For most digital events, the breakdown looks roughly like this:
Network data transfer (60–80%) – Video streaming is the dominant source.
Participant devices (11–19%) – Electricity used by laptops, phones, monitors.
Servers and cloud infrastructure – Hosting, recording, storage.
Typically, the heavier the video usage, the larger the footprint. Per participant, one hour of HD videoconferencing typically ranges between 200–350g CO₂e. Turning cameras off can reduce emissions by roughly 50%.
The accounting logic is the same as for physical events:
Activity Data × Emission Factor = Emissions
Inputs include:
Streaming hours
Number of participants
Video resolution (SD, HD, 4K)
Device type
Data center energy mix
Tools such as specialized event carbon calculators (e.g., MeetGreen Calculator, EventZero) can estimate totals.

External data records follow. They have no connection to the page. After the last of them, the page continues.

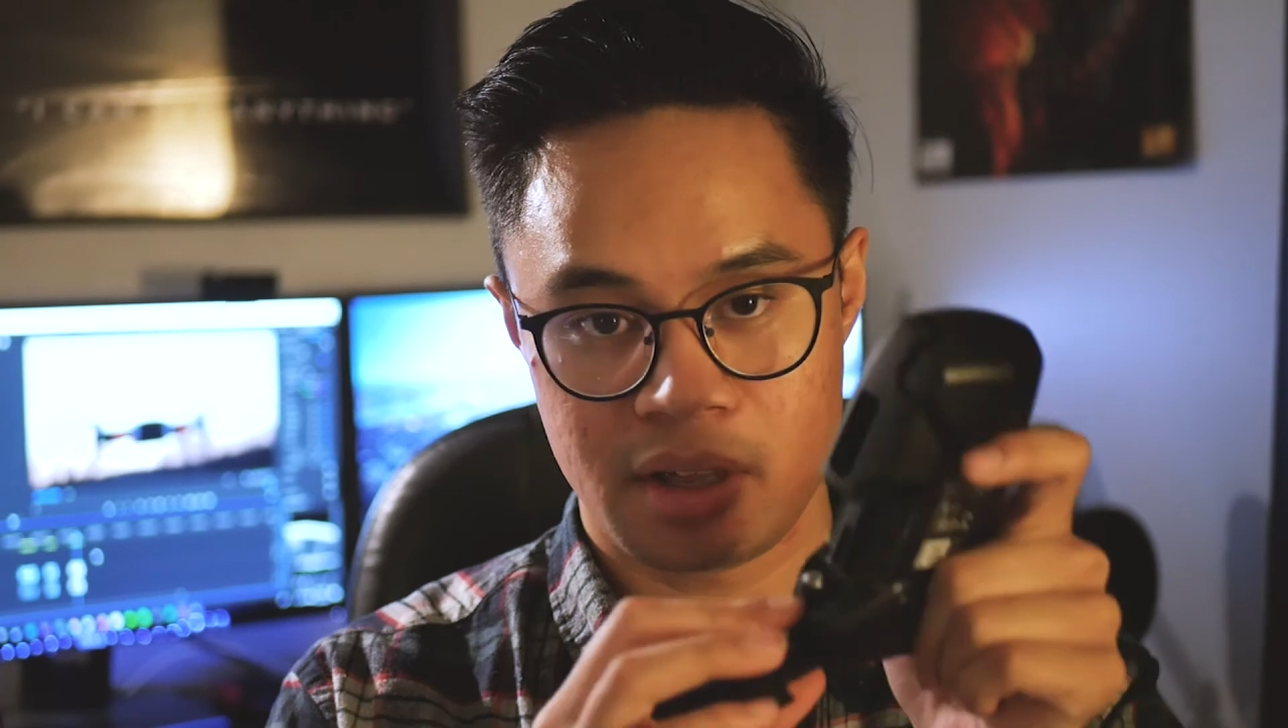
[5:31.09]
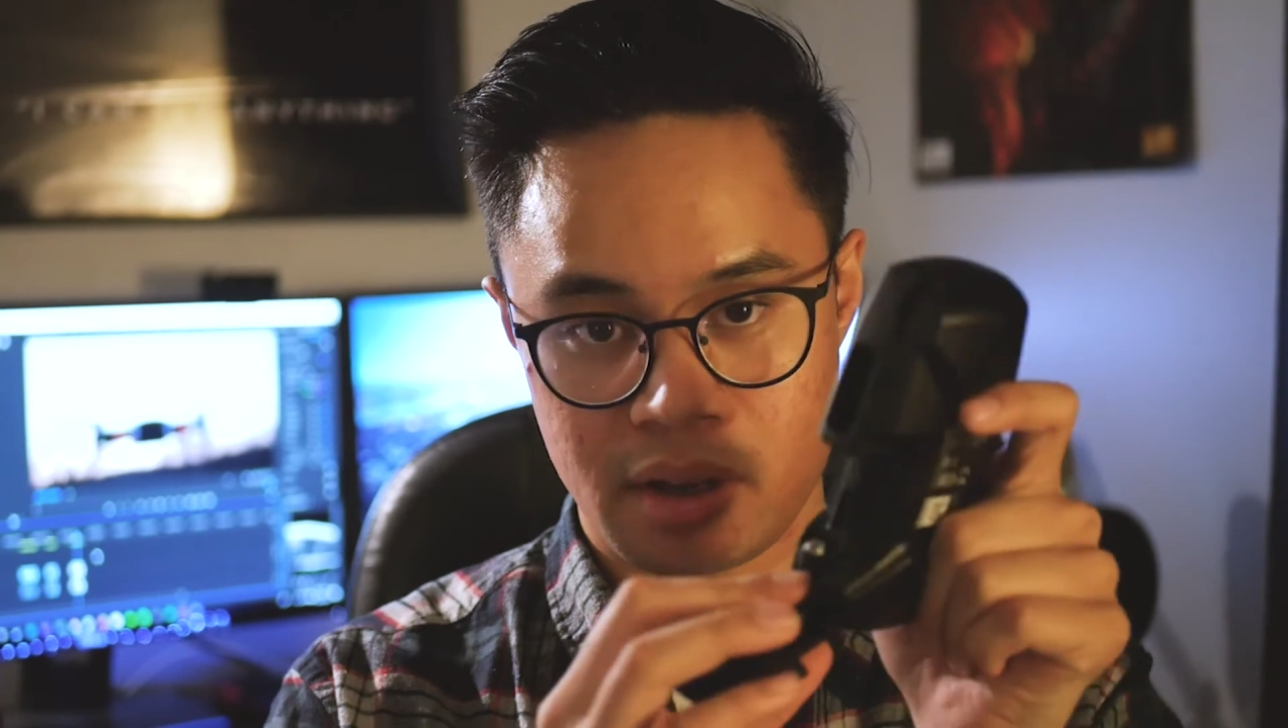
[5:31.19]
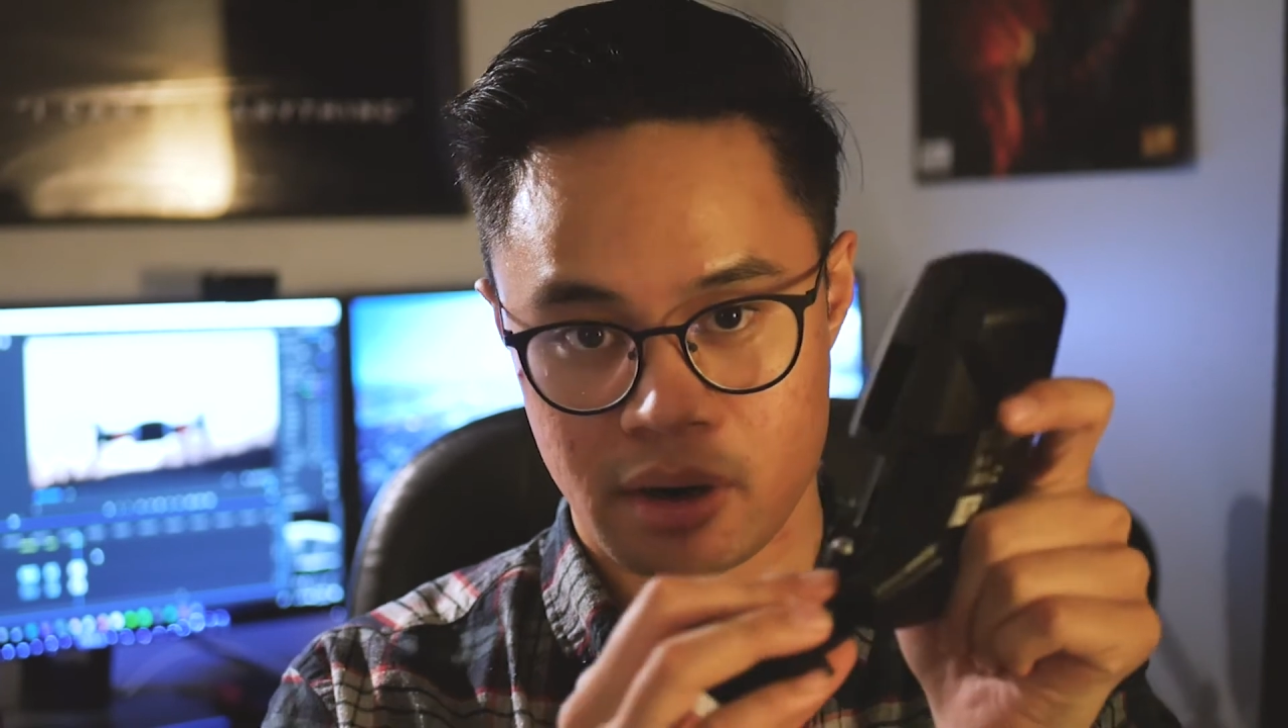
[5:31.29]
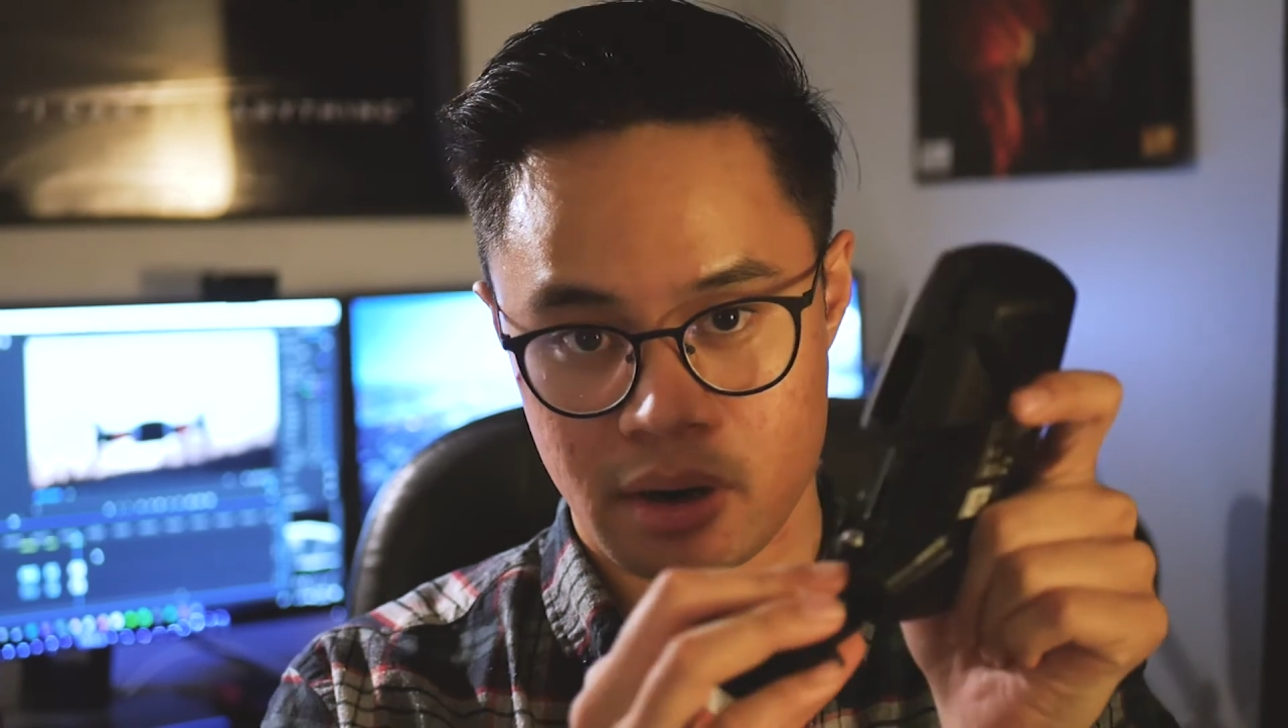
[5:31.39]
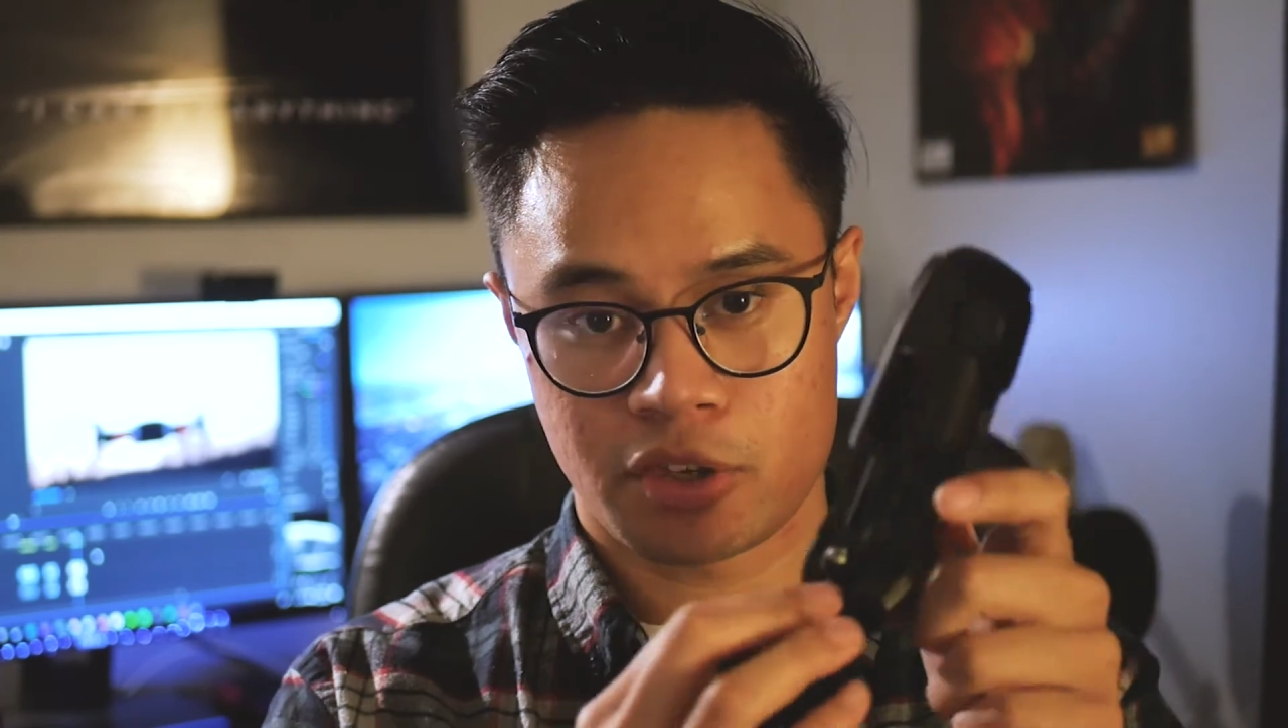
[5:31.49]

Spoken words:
here,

Digital Sobriety: The Hidden Lever
Even within virtual formats, emissions can drop by 80% or more through simple behavioral choices:
Default to low-resolution streaming
Encourage camera-off during large webinars
Avoid unnecessary multi-hour sessions
Choose platforms powered by renewable-energy-backed data centers
Small digital habits, multiplied across thousands of participants, can make a big difference.
What Comes Next
Measuring the carbon footprint of an event is the essential first step toward addressing emissions and planning future events more responsibly.
In the second article, we’ll dive deeper into what actually works for in-person events with significant carbon footprints: high-impact reduction strategies, structural mitigation decisions, and how to manage residual emissions through high-integrity carbon projects — looking beyond footprint accounting alone.
We’ll also explore how Carbonmark enables transparent sourcing and retirement of verified carbon credits, turning climate commitments into traceable, auditable action.
Understanding your footprint is the starting point.
Reducing it — and addressing what remains strategically — is how real change happens and new category standards are set.